> **Records shown**

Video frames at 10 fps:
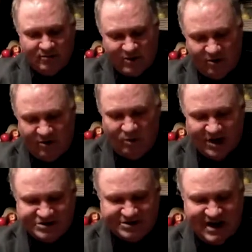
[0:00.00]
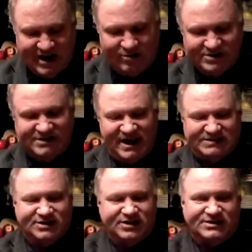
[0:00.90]
But what I want you to tell you is
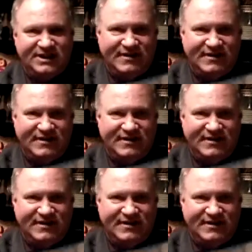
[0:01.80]
this. Do you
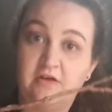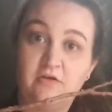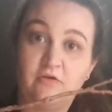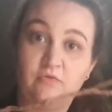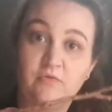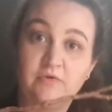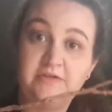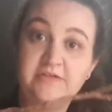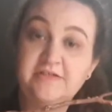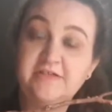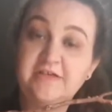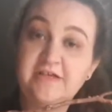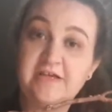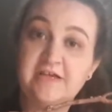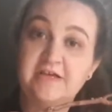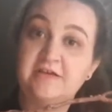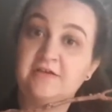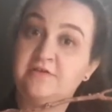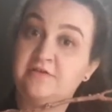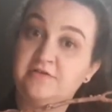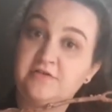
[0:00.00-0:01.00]
once
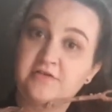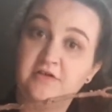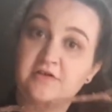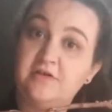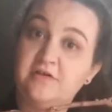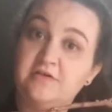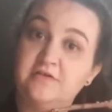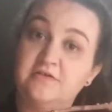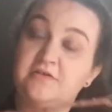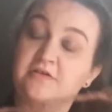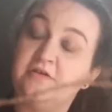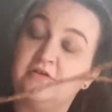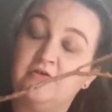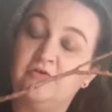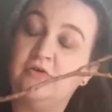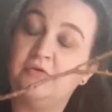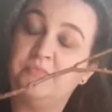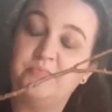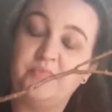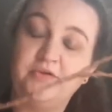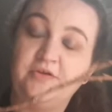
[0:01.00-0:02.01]
again turn
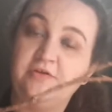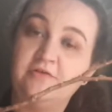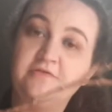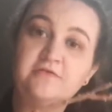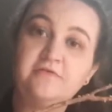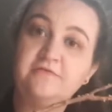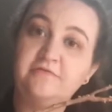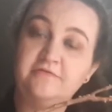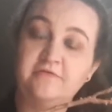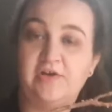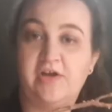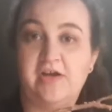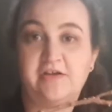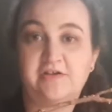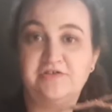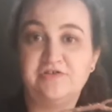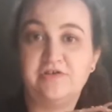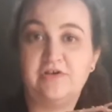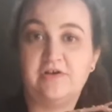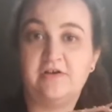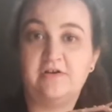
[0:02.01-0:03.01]
to beautiful
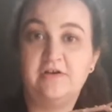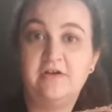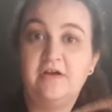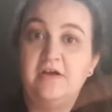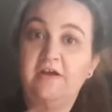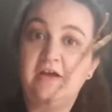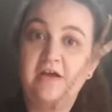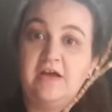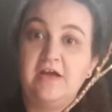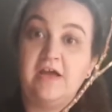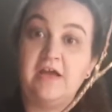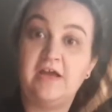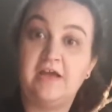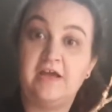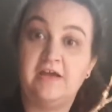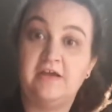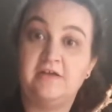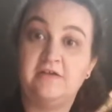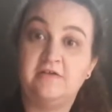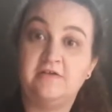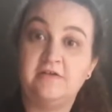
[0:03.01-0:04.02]
nature
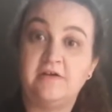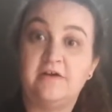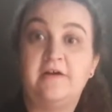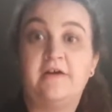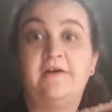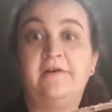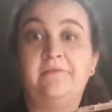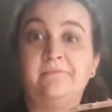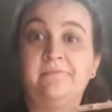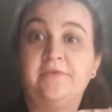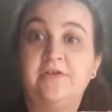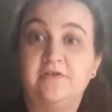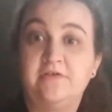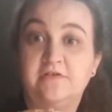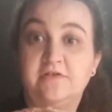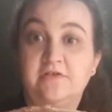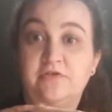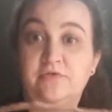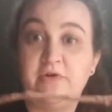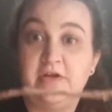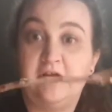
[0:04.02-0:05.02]
and use a
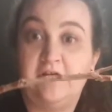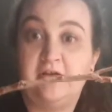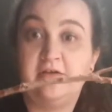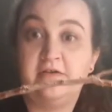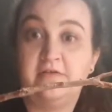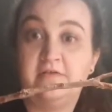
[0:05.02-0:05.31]
twig.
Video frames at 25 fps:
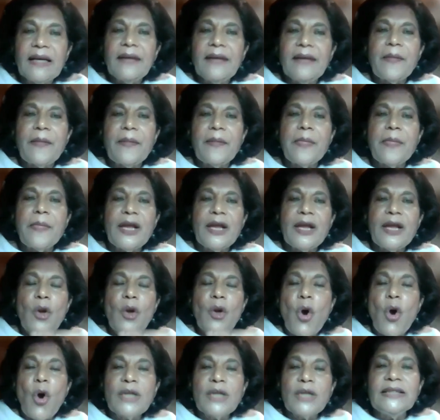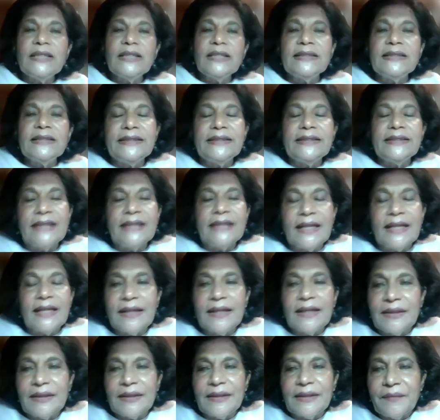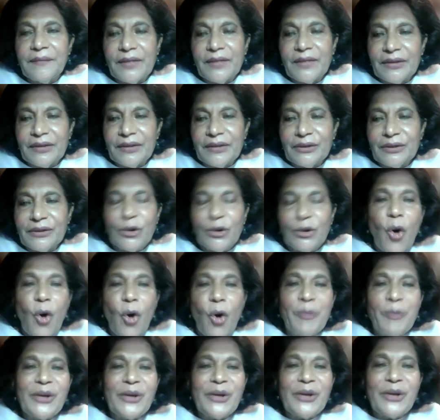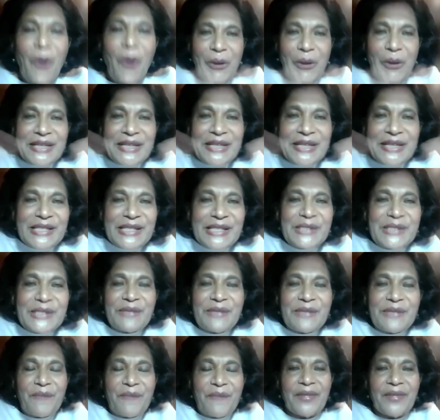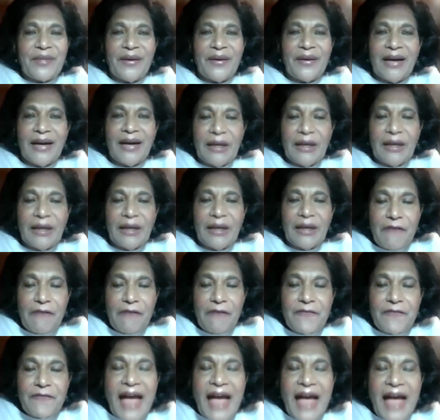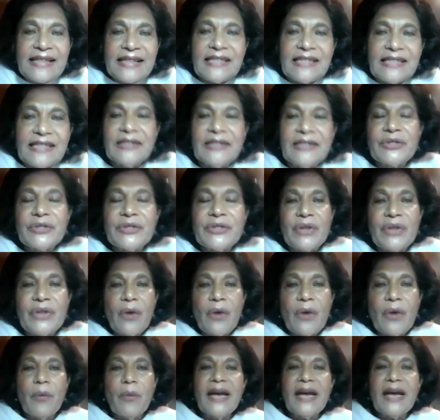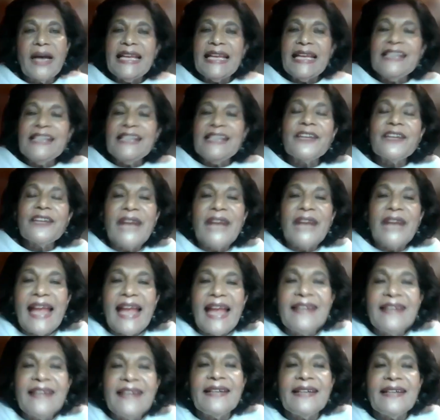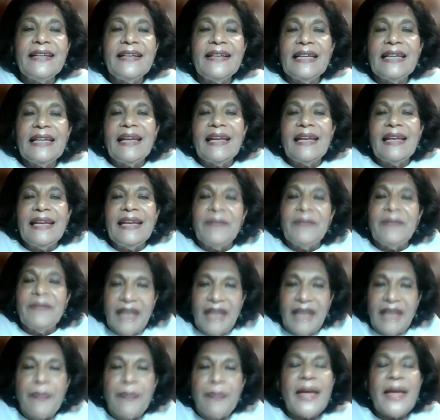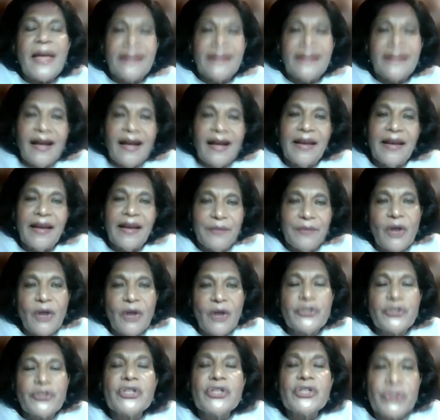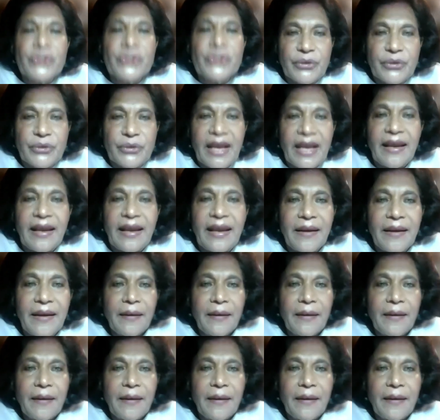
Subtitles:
the local, the global, all these factors were interrelated even at that time, not just today.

> **Task directions**
Word for word, please reproduce each entry above and leave out every picture.

> **Answer below**
Video frames at 10 fps:
[0:00.00]
[0:00.90]
But what I want you to tell you is
[0:01.80]
this. Do you
[0:00.00-0:01.00]
once
[0:01.00-0:02.01]
again turn
[0:02.01-0:03.01]
to beautiful
[0:03.01-0:04.02]
nature
[0:04.02-0:05.02]
and use a
[0:05.02-0:05.31]
twig.
Video frames at 25 fps:
Subtitles:
the local, the global, all these factors were interrelated even at that time, not just today.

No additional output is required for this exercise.